## BRIEF
Transcribe the data exactly, omitting whatever pictures it holds.

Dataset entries
····················

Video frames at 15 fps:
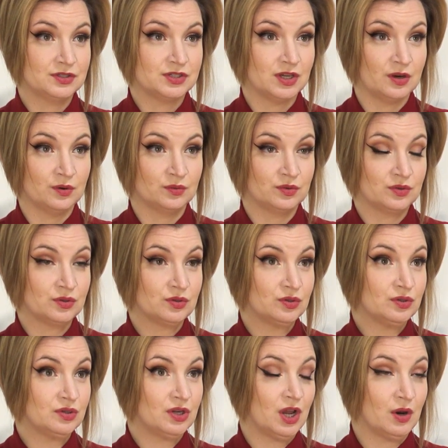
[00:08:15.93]
Don't.
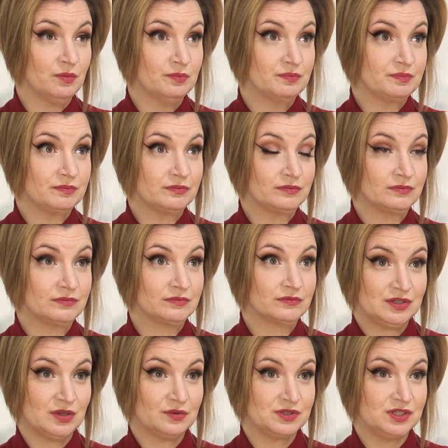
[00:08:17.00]
Nope.
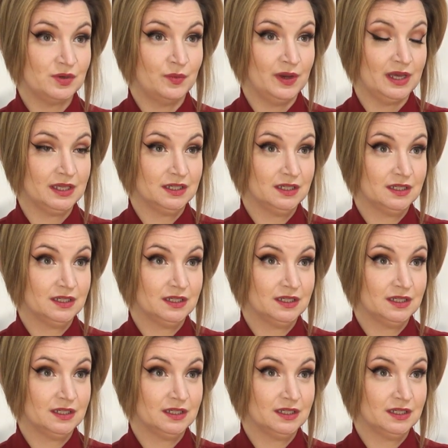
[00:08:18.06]
Don't do it.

····················

## PROBLEM SOLUTION
Video frames at 15 fps:
[00:08:15.93]
Don't.
[00:08:17.00]
Nope.
[00:08:18.06]
Don't do it.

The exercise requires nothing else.